Giovedì 2 dicembre alla Corte del Fuoco di Galatina ci sarà una serata fuori dagli schemi, aperta a tutti gli art-gastronauti appassionati d’arte contemporanea e buona cucina e a tutti coloro che amano il cibo e il vino di qualità, come quello dell’Azienda Agraria Duca Carlo Guarini di Scorrano.

La creatività di un giovane chef –  Fedele Lobaccaro del ristorante la Corte del Fuoco di Galatina – si mette a disposizione di 5 artiste, dirette da Anna Cirignola, che prendendo spunto dalle sue pietanze moderne e intriganti, abbineranno i loro piatti d’arte.

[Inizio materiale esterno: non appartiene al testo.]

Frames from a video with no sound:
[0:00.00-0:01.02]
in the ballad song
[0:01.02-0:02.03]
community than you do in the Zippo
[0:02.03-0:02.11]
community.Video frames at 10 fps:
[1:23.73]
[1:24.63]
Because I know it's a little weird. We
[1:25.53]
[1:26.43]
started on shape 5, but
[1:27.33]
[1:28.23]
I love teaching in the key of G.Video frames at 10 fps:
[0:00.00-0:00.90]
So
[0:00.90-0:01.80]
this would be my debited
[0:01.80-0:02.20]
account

Cinque oggetti d’arredo per la tavola realizzati con i materiali più disparati, dalla ceramica di Monica Righi, che gioca con il Flan al parmigiano su fondue di zucchine, alla foglia d’oro di Gemma Palamà abbinato a Sua Maestà il cioccolato. Dalla pelle di riciclo di Elena Petrucci e gli straccetti di vitello su carpaccio e filetto d’arancia; alla cartapesta di Emma Bartolotti che si affianca agli spaghettoni e funghi; alle stoffe di Valentina D’Andrea e il dessert di Pera e Cachi. Nel corso della serata i piatti d’artista saranno battuti all’asta e il ricavato devoluto in beneficenza.

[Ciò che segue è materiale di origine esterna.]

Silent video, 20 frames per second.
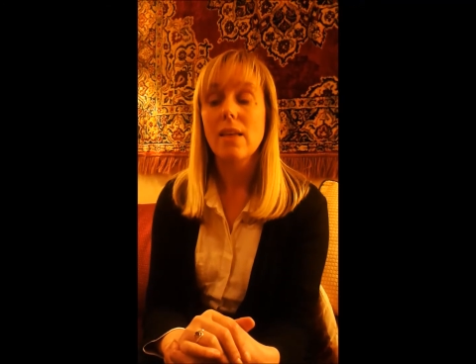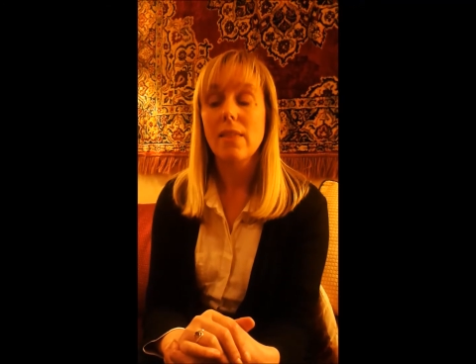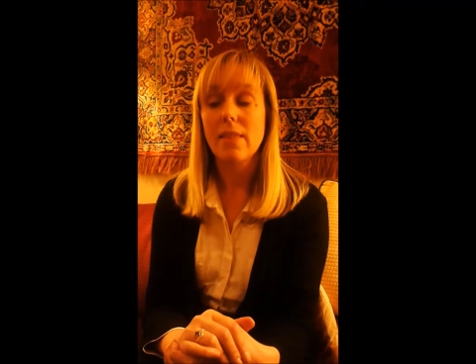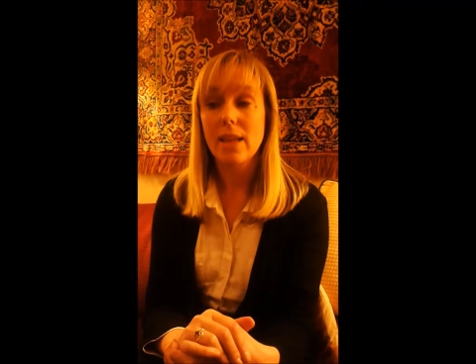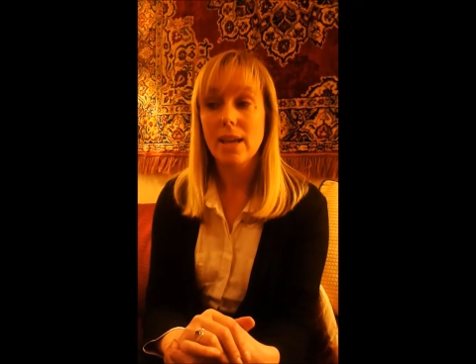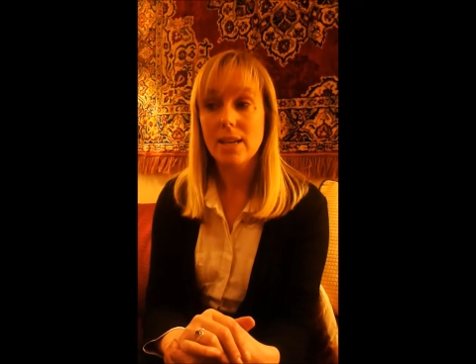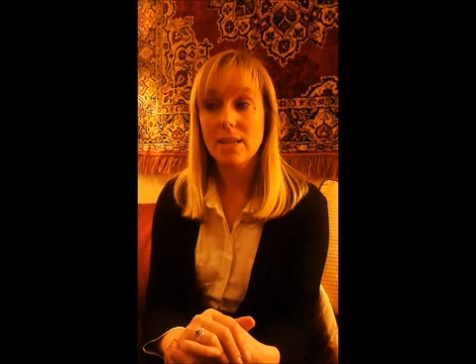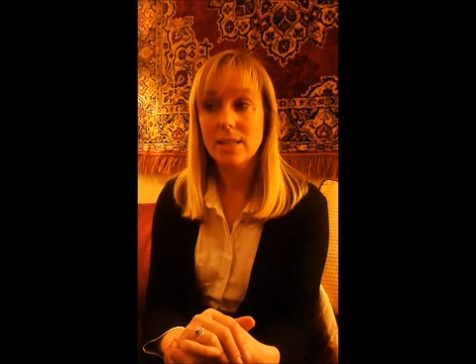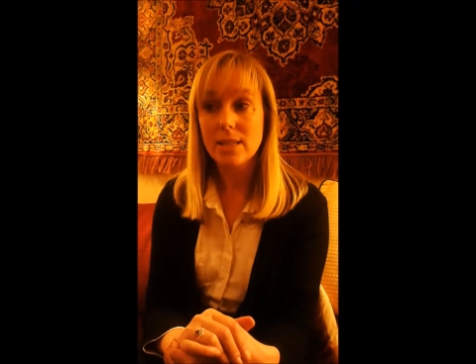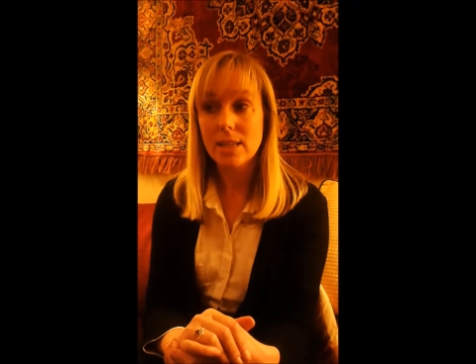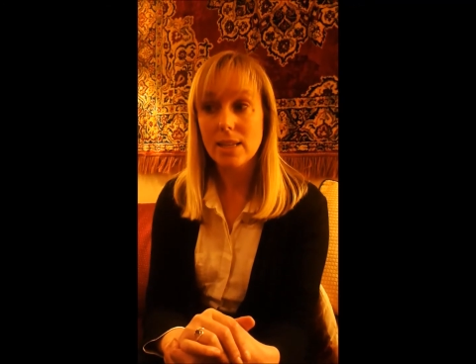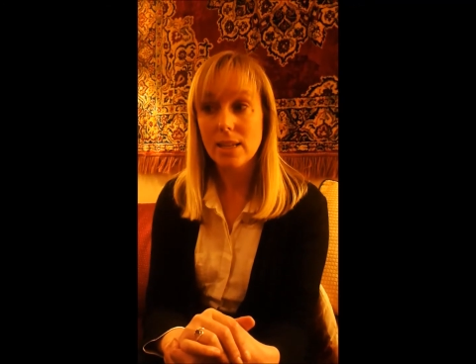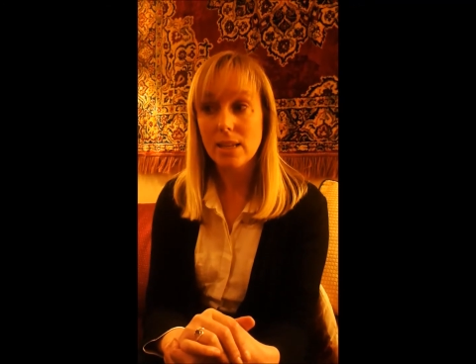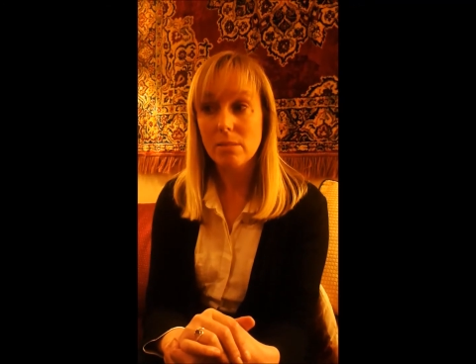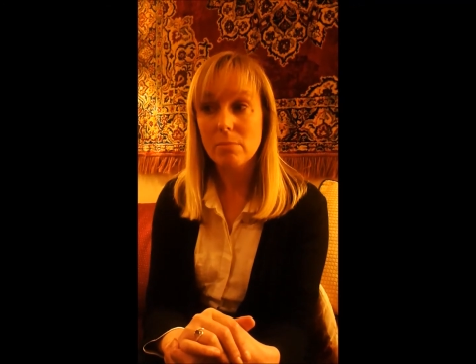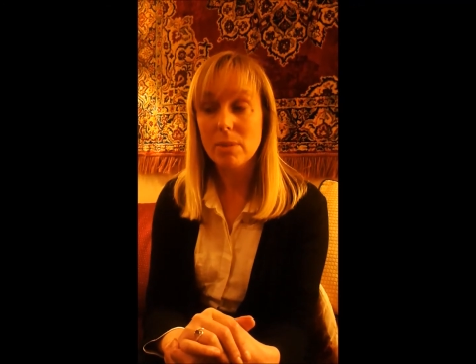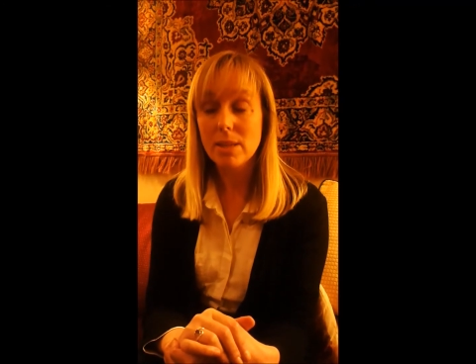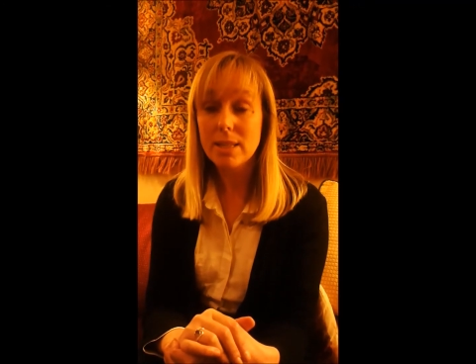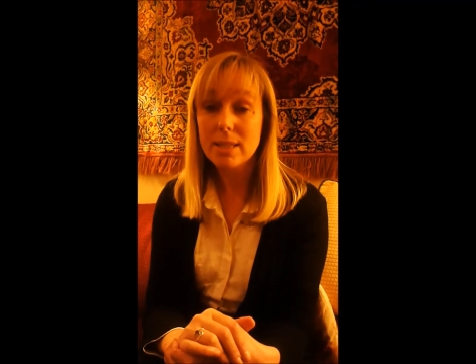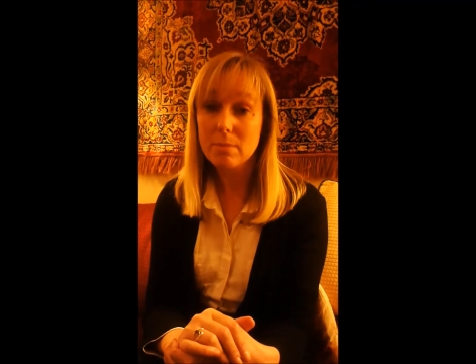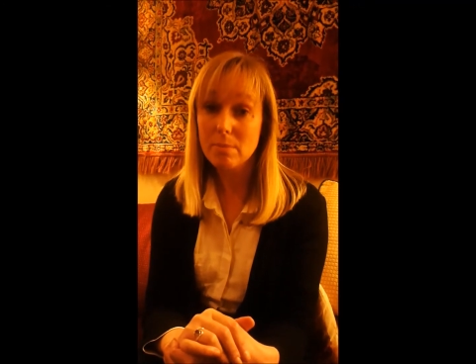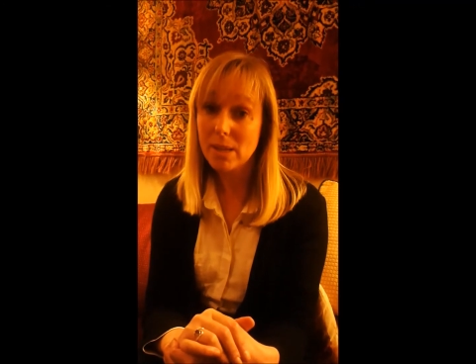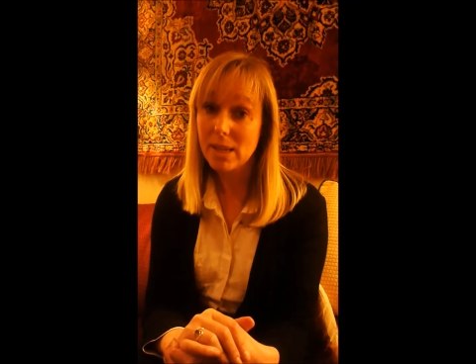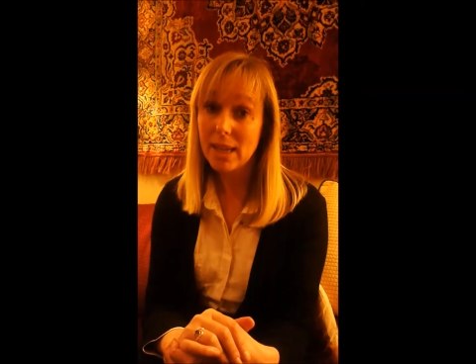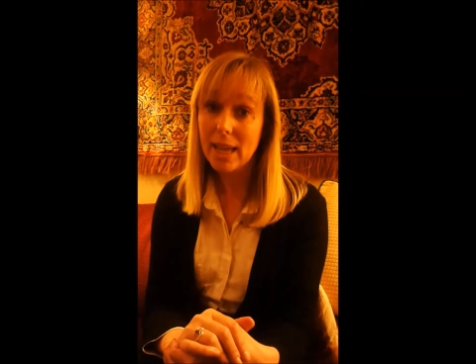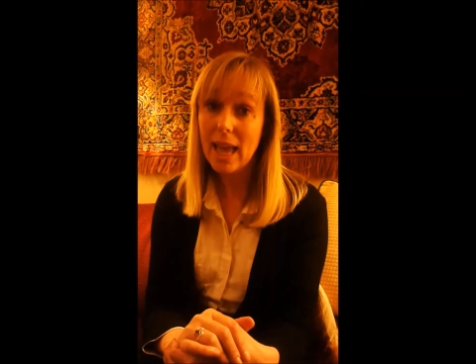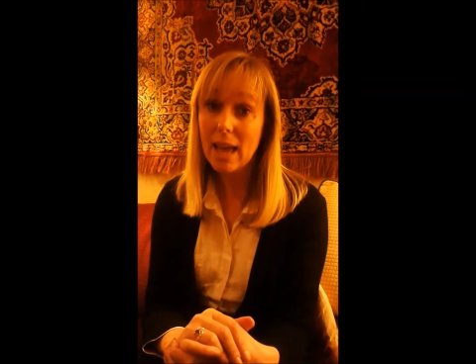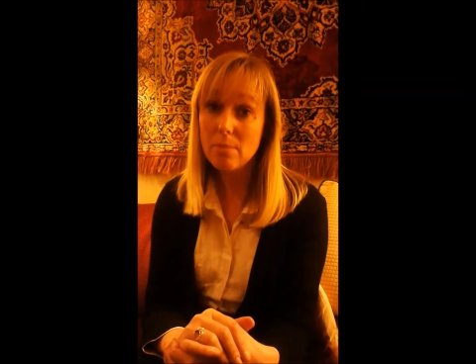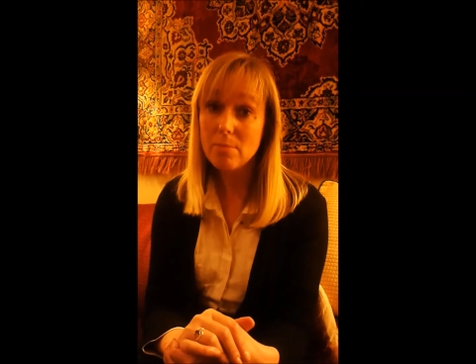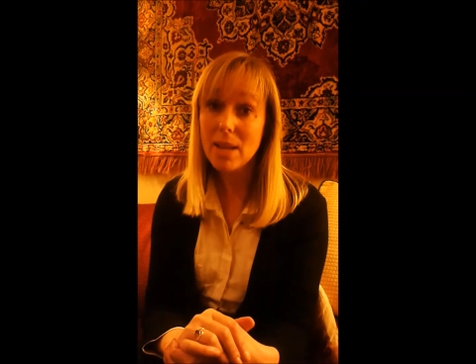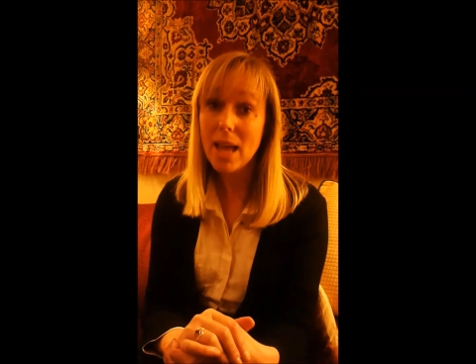that is being kept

Ad accompagnare i piatti ci saranno i grandi vini prodotti dall’Azienda Agraria Duca Carlo Guarini di Scorrano, come Murà, il bianco ottenuto da uve sauvignon blanc, in onore di Gioacchino Murat, che già re di Napoli fu ospite dei Guarini; la malvasia nera Malìa e per concludere il passito Rarum. Giovanni Guarini racconterà dei mille anni di storia della sua famiglia, giunta nel Salento dalla Normandia nel 1065, di come alcune etichette parlano dei suoi avi e di personaggi illustri e di come attraverso l’innovazione l’Azienda conserva la tradizione e la qualità.